Required work. Give each entry back by retyping it exactly as written.

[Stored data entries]
>>>
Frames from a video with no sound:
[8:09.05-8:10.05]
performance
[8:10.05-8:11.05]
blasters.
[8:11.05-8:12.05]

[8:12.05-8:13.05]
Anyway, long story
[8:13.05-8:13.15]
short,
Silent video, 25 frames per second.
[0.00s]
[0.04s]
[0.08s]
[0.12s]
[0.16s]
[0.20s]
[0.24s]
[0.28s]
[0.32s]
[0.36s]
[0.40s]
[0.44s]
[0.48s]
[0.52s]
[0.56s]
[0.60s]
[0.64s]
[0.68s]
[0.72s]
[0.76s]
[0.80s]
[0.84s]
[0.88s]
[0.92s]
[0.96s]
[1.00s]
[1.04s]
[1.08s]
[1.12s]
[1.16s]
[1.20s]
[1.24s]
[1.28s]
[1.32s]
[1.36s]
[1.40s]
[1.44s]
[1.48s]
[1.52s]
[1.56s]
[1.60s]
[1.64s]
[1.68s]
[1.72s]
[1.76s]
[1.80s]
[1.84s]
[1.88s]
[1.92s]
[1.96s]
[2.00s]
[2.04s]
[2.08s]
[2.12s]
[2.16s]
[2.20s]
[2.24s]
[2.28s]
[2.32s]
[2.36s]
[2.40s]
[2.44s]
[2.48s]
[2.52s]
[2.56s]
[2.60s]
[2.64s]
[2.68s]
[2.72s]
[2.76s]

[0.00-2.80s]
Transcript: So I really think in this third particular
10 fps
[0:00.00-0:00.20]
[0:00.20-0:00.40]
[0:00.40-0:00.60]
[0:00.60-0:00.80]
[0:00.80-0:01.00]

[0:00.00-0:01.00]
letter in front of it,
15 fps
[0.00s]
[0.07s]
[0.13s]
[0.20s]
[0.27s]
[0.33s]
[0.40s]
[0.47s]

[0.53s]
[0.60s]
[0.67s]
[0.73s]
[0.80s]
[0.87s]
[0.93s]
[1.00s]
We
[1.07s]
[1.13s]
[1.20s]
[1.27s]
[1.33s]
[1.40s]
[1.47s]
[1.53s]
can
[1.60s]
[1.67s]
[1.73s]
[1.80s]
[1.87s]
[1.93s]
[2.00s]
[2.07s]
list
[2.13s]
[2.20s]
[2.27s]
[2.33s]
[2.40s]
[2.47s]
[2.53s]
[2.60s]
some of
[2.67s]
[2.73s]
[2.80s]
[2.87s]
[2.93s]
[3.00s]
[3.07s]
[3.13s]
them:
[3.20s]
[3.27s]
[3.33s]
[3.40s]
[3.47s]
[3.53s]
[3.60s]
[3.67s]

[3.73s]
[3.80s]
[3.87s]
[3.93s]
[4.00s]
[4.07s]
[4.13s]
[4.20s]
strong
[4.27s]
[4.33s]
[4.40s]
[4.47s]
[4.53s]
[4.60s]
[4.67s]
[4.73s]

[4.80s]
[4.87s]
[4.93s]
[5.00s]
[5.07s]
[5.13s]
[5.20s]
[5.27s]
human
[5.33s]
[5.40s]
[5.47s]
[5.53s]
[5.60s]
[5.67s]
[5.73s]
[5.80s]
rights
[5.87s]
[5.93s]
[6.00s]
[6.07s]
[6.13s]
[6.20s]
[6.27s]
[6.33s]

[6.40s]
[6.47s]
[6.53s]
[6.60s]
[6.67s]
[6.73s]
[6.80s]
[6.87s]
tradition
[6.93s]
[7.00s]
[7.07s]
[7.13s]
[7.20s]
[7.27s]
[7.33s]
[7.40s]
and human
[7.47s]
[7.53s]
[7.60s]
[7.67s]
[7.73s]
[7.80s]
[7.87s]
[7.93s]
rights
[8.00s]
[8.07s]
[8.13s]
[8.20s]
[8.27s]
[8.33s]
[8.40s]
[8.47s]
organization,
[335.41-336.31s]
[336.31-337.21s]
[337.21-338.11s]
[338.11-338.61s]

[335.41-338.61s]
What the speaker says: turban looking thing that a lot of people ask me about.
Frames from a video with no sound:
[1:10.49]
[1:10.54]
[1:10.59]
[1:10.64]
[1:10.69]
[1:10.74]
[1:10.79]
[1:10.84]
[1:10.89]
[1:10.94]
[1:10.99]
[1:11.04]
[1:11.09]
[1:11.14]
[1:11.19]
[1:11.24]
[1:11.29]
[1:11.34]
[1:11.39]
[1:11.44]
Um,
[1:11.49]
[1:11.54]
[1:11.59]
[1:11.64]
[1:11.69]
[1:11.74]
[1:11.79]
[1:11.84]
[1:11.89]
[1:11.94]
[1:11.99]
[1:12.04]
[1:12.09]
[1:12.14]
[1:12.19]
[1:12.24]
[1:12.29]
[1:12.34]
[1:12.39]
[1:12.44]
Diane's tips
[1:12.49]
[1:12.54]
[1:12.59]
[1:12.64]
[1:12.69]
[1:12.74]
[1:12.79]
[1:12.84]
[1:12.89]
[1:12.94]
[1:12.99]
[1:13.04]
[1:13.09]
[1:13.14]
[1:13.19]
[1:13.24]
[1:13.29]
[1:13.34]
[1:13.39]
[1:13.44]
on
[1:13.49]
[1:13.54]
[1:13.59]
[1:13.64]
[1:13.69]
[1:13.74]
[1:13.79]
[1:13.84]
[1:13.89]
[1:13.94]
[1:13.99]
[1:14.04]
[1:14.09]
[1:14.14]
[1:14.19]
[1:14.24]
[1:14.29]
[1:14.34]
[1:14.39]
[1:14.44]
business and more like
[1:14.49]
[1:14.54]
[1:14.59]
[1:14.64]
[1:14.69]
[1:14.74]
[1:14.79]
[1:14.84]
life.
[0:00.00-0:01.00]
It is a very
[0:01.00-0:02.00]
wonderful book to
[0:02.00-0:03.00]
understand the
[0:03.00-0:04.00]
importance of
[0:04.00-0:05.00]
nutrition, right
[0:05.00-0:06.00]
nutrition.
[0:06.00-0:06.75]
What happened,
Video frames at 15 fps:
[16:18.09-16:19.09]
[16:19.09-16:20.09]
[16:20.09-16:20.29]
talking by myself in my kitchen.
<<<
Your response.
Frames from a video with no sound:
[8:09.05-8:10.05]
performance
[8:10.05-8:11.05]
blasters.
[8:11.05-8:12.05]

[8:12.05-8:13.05]
Anyway, long story
[8:13.05-8:13.15]
short,
Silent video, 25 frames per second.
[0.00s]
[0.04s]
[0.08s]
[0.12s]
[0.16s]
[0.20s]
[0.24s]
[0.28s]
[0.32s]
[0.36s]
[0.40s]
[0.44s]
[0.48s]
[0.52s]
[0.56s]
[0.60s]
[0.64s]
[0.68s]
[0.72s]
[0.76s]
[0.80s]
[0.84s]
[0.88s]
[0.92s]
[0.96s]
[1.00s]
[1.04s]
[1.08s]
[1.12s]
[1.16s]
[1.20s]
[1.24s]
[1.28s]
[1.32s]
[1.36s]
[1.40s]
[1.44s]
[1.48s]
[1.52s]
[1.56s]
[1.60s]
[1.64s]
[1.68s]
[1.72s]
[1.76s]
[1.80s]
[1.84s]
[1.88s]
[1.92s]
[1.96s]
[2.00s]
[2.04s]
[2.08s]
[2.12s]
[2.16s]
[2.20s]
[2.24s]
[2.28s]
[2.32s]
[2.36s]
[2.40s]
[2.44s]
[2.48s]
[2.52s]
[2.56s]
[2.60s]
[2.64s]
[2.68s]
[2.72s]
[2.76s]

[0.00-2.80s]
Transcript: So I really think in this third particular
10 fps
[0:00.00-0:00.20]
[0:00.20-0:00.40]
[0:00.40-0:00.60]
[0:00.60-0:00.80]
[0:00.80-0:01.00]

[0:00.00-0:01.00]
letter in front of it,
15 fps
[0.00s]
[0.07s]
[0.13s]
[0.20s]
[0.27s]
[0.33s]
[0.40s]
[0.47s]

[0.53s]
[0.60s]
[0.67s]
[0.73s]
[0.80s]
[0.87s]
[0.93s]
[1.00s]
We
[1.07s]
[1.13s]
[1.20s]
[1.27s]
[1.33s]
[1.40s]
[1.47s]
[1.53s]
can
[1.60s]
[1.67s]
[1.73s]
[1.80s]
[1.87s]
[1.93s]
[2.00s]
[2.07s]
list
[2.13s]
[2.20s]
[2.27s]
[2.33s]
[2.40s]
[2.47s]
[2.53s]
[2.60s]
some of
[2.67s]
[2.73s]
[2.80s]
[2.87s]
[2.93s]
[3.00s]
[3.07s]
[3.13s]
them:
[3.20s]
[3.27s]
[3.33s]
[3.40s]
[3.47s]
[3.53s]
[3.60s]
[3.67s]

[3.73s]
[3.80s]
[3.87s]
[3.93s]
[4.00s]
[4.07s]
[4.13s]
[4.20s]
strong
[4.27s]
[4.33s]
[4.40s]
[4.47s]
[4.53s]
[4.60s]
[4.67s]
[4.73s]

[4.80s]
[4.87s]
[4.93s]
[5.00s]
[5.07s]
[5.13s]
[5.20s]
[5.27s]
human
[5.33s]
[5.40s]
[5.47s]
[5.53s]
[5.60s]
[5.67s]
[5.73s]
[5.80s]
rights
[5.87s]
[5.93s]
[6.00s]
[6.07s]
[6.13s]
[6.20s]
[6.27s]
[6.33s]

[6.40s]
[6.47s]
[6.53s]
[6.60s]
[6.67s]
[6.73s]
[6.80s]
[6.87s]
tradition
[6.93s]
[7.00s]
[7.07s]
[7.13s]
[7.20s]
[7.27s]
[7.33s]
[7.40s]
and human
[7.47s]
[7.53s]
[7.60s]
[7.67s]
[7.73s]
[7.80s]
[7.87s]
[7.93s]
rights
[8.00s]
[8.07s]
[8.13s]
[8.20s]
[8.27s]
[8.33s]
[8.40s]
[8.47s]
organization,
[335.41-336.31s]
[336.31-337.21s]
[337.21-338.11s]
[338.11-338.61s]

[335.41-338.61s]
What the speaker says: turban looking thing that a lot of people ask me about.
Frames from a video with no sound:
[1:10.49]
[1:10.54]
[1:10.59]
[1:10.64]
[1:10.69]
[1:10.74]
[1:10.79]
[1:10.84]
[1:10.89]
[1:10.94]
[1:10.99]
[1:11.04]
[1:11.09]
[1:11.14]
[1:11.19]
[1:11.24]
[1:11.29]
[1:11.34]
[1:11.39]
[1:11.44]
Um,
[1:11.49]
[1:11.54]
[1:11.59]
[1:11.64]
[1:11.69]
[1:11.74]
[1:11.79]
[1:11.84]
[1:11.89]
[1:11.94]
[1:11.99]
[1:12.04]
[1:12.09]
[1:12.14]
[1:12.19]
[1:12.24]
[1:12.29]
[1:12.34]
[1:12.39]
[1:12.44]
Diane's tips
[1:12.49]
[1:12.54]
[1:12.59]
[1:12.64]
[1:12.69]
[1:12.74]
[1:12.79]
[1:12.84]
[1:12.89]
[1:12.94]
[1:12.99]
[1:13.04]
[1:13.09]
[1:13.14]
[1:13.19]
[1:13.24]
[1:13.29]
[1:13.34]
[1:13.39]
[1:13.44]
on
[1:13.49]
[1:13.54]
[1:13.59]
[1:13.64]
[1:13.69]
[1:13.74]
[1:13.79]
[1:13.84]
[1:13.89]
[1:13.94]
[1:13.99]
[1:14.04]
[1:14.09]
[1:14.14]
[1:14.19]
[1:14.24]
[1:14.29]
[1:14.34]
[1:14.39]
[1:14.44]
business and more like
[1:14.49]
[1:14.54]
[1:14.59]
[1:14.64]
[1:14.69]
[1:14.74]
[1:14.79]
[1:14.84]
life.
[0:00.00-0:01.00]
It is a very
[0:01.00-0:02.00]
wonderful book to
[0:02.00-0:03.00]
understand the
[0:03.00-0:04.00]
importance of
[0:04.00-0:05.00]
nutrition, right
[0:05.00-0:06.00]
nutrition.
[0:06.00-0:06.75]
What happened,
Video frames at 15 fps:
[16:18.09-16:19.09]
[16:19.09-16:20.09]
[16:20.09-16:20.29]
talking by myself in my kitchen.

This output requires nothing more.